Comparto con los lectores del blog un libro que estoy leyendo estos días, escrito por Susan Clayton y Gene  Myers (Conservation psychology: Understanding and promoting human care for nature). El campo de la psicología ambiental ya tiene una tradición consistente, con lo que la lectura de un libro resumen de los distintos campos que abarca resulta de gran interés. La conservación ambiental tiene múltiples facetas y abarca sin duda muy variadas disciplinas, desde la ecología propiamente dicha, hasta la gestión de la energía, pasando por la zoología, la botánica, la geografía, la climatología o la edafología. Con ser de fundamental importancia, estas disciplinas no son suficientes para garantizar la conservación ambiental. Si no entendemos mejor la relación de los seres humanos con el ambiente no podremos conservarlo, pues somos -nos guste o no- el principal factor de transformación del medio. He dicho transformación y no degradación porque no siempre las intervenciones humanas han de ser negativas: también somos capaces de restaurar lo dañado, precisamente ésa debería ser una de las tareas prioritarias de la intervención humana en el medio.
Dejando esto al margen, reducir nuestro impacto ambiental pasa por entender mejor qué relación tienen las personas con ese medio. Qué percepción tienen de cómo su actividad afecta al ambiente. La mayor parte de los seres humanos no gozan depredando, simplemente no son conscientes del daño que provocan, porque no conectan sus actividades cotidianas con los impactos que generan. Eso requiere un mejor entendimiento de las dimensiones ambientales del consumo, y de cómo se transmiten esas dimensiones a los consumidores.
Este es uno de los campos más interesantes de la psicología ambiental, pero hay otros muchos. ¿Por qué tomamos decisiones de mayor compromiso, ambiental o de otro tipo, por qué no las tomamos? ¿Qué está detras de un cambio de hábitos? ¿Qué nos motiva más a la hora de abordar esos cambios? ¿Por qué tantas veces no coinciden nuestras motivaciones y nuestras acciones? Estas y otras muchas preguntas deberían estar en el transfondo de cualquier campaña que pretenda concienciar a la población sobre su papel en los problemas ambientales. Por ejemplo, en el caso del cambio climático, una reciente encuesta del Instituto Elcano indicaba que más del 90% de los españoles están de acuerdo en que se trata de un problema importante, pero menos del 50% están dispuestos a introducir medidas que afectan a su consumo para mitigarlo. La percepción de que "ya hacemos todo lo que podemos", o de que "el problema es tan grande que no depende de mí resolverlo", o de que "la responsabilidad es de otros", son frenos claros para que cada uno tome compromisos personales hacia el problema.

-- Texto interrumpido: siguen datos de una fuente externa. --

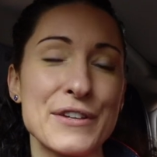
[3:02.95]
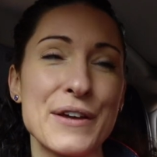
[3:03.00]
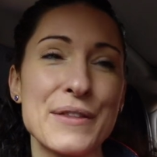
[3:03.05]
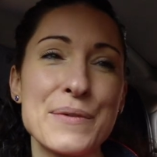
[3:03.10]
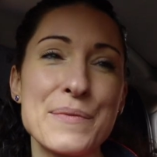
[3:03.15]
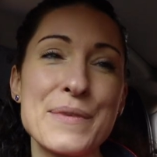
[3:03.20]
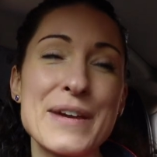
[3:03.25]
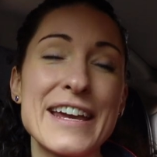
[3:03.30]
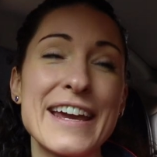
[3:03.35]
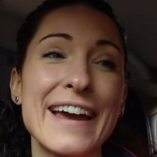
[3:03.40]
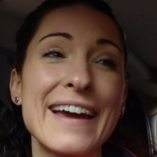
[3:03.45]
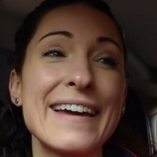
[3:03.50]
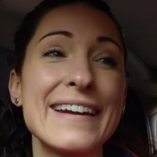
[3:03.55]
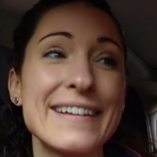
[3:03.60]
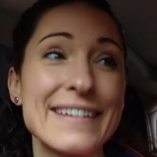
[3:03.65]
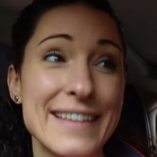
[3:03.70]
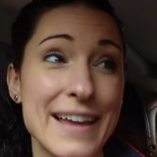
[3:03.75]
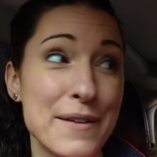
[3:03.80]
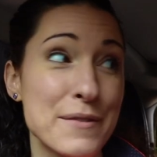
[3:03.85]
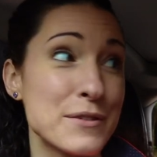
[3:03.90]
on the
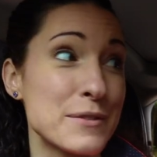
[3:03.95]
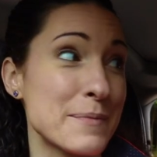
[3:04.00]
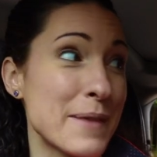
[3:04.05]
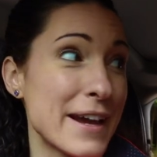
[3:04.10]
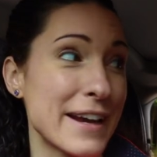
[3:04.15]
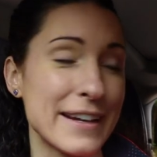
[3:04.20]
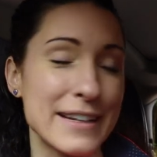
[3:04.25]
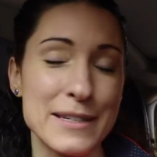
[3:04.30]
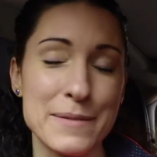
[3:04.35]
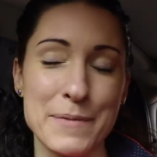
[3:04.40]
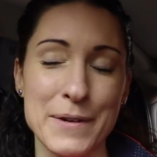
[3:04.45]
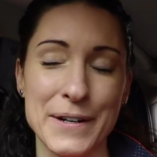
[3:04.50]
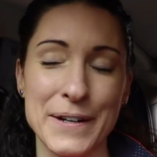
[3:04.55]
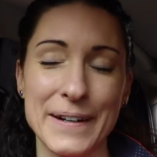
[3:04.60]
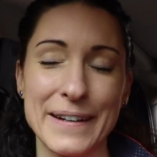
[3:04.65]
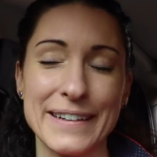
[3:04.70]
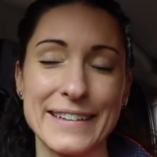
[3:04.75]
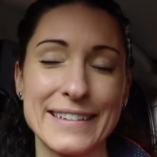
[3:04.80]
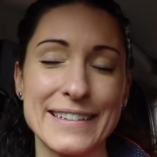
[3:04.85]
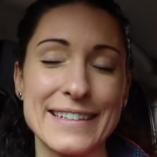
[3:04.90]
weekend. That was my
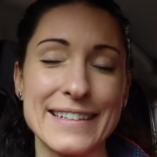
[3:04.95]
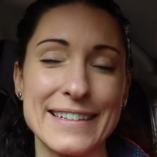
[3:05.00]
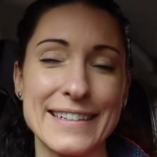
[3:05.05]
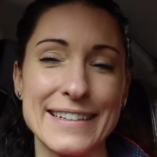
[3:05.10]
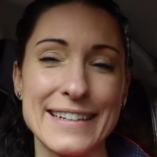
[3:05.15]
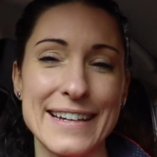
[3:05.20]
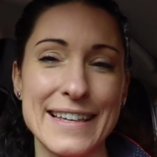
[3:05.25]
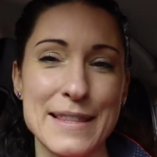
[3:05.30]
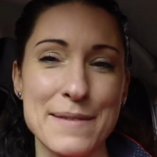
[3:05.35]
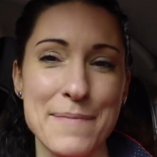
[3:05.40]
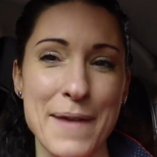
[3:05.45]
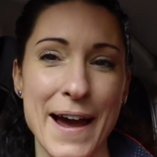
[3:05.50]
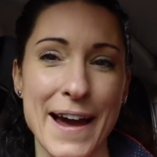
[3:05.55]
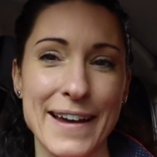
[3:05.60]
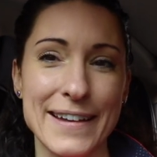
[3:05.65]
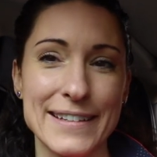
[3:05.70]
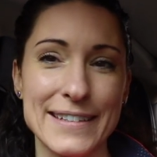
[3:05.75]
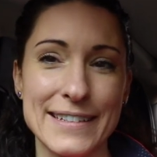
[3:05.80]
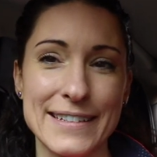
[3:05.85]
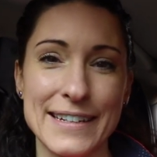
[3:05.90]
experience in the
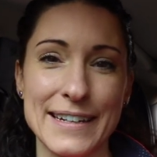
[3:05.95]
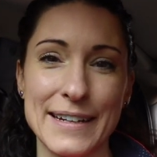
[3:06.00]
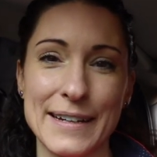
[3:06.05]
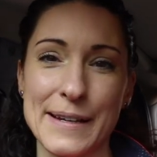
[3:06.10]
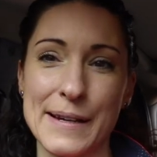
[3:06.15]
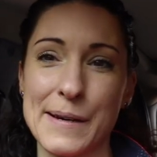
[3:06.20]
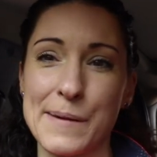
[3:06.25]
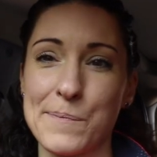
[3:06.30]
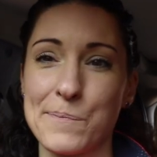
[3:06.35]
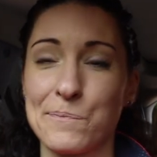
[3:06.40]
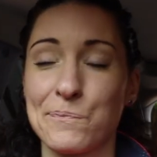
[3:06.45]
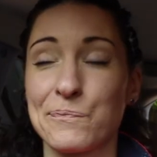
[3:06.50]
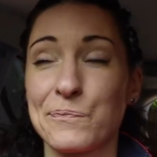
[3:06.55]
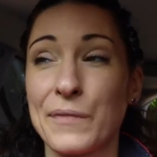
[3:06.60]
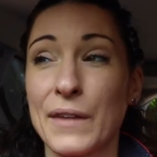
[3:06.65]
past um,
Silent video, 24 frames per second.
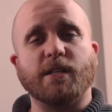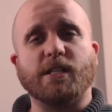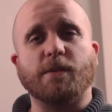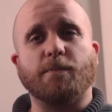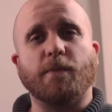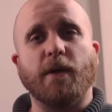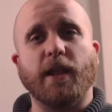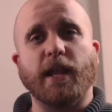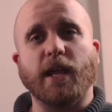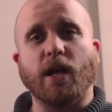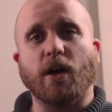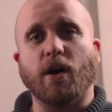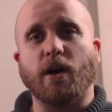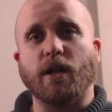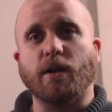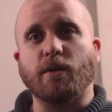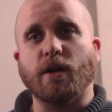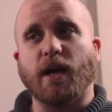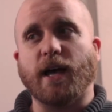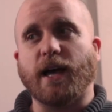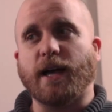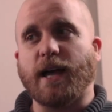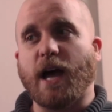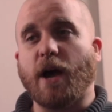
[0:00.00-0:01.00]
but depending
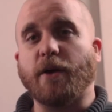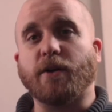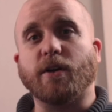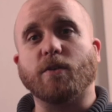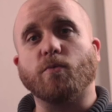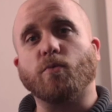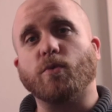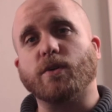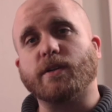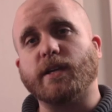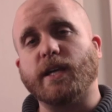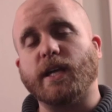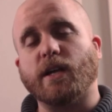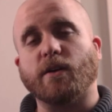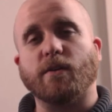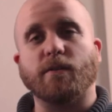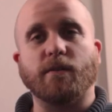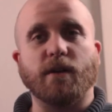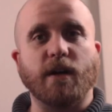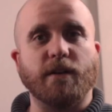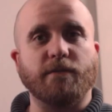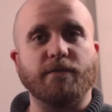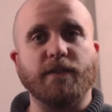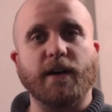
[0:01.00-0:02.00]
on how you're working
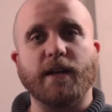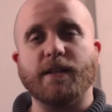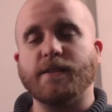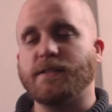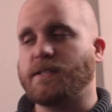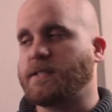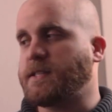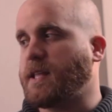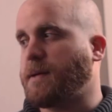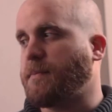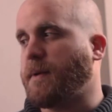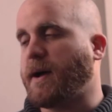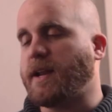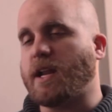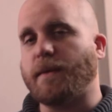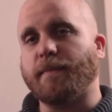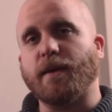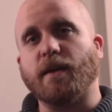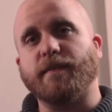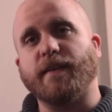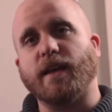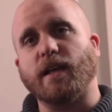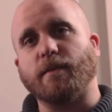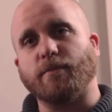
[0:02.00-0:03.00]
or funds that might
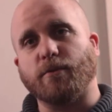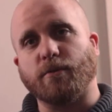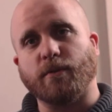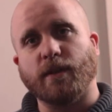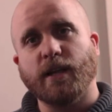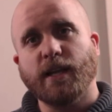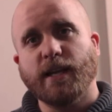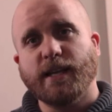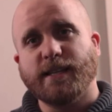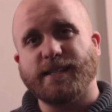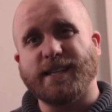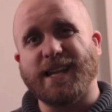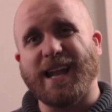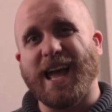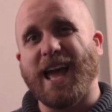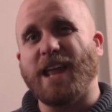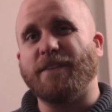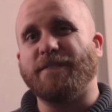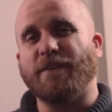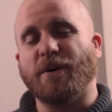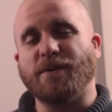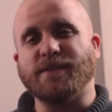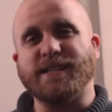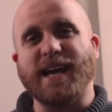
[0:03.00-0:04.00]
not be available, a set of
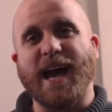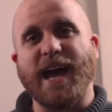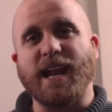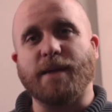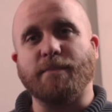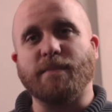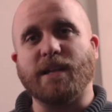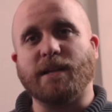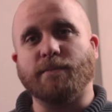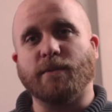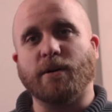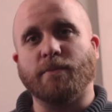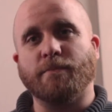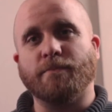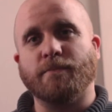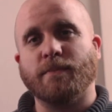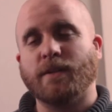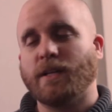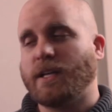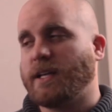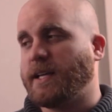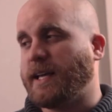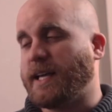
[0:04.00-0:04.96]
headphones at a minimum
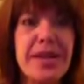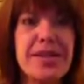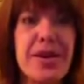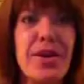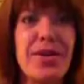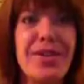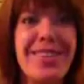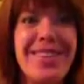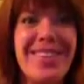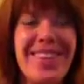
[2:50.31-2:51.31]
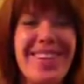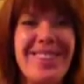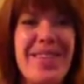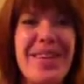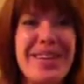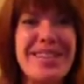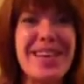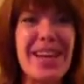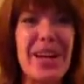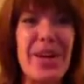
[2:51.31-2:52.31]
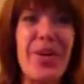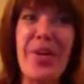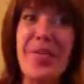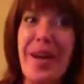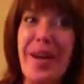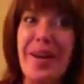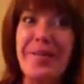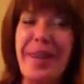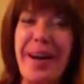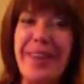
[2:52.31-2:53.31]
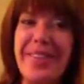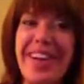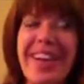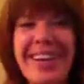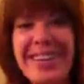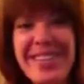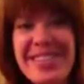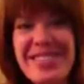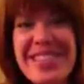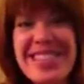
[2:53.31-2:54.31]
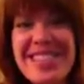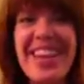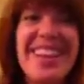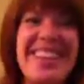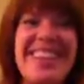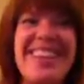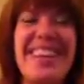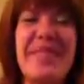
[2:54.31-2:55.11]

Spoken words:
So maybe I could just like lower my body weight and increase my strength and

Entender mejor nuestra visión de los problemas ambientales, las barreras psicológicas que limitan el cambio de comportamiento, es clave para que la sociedad -en su conjunto e individualmente- tome decisiones de mayor calado. No se trata de imponer normativas ambientales, sino más bien de educar ambientalmente para orientar nuestras decisiones en la dirección correcta.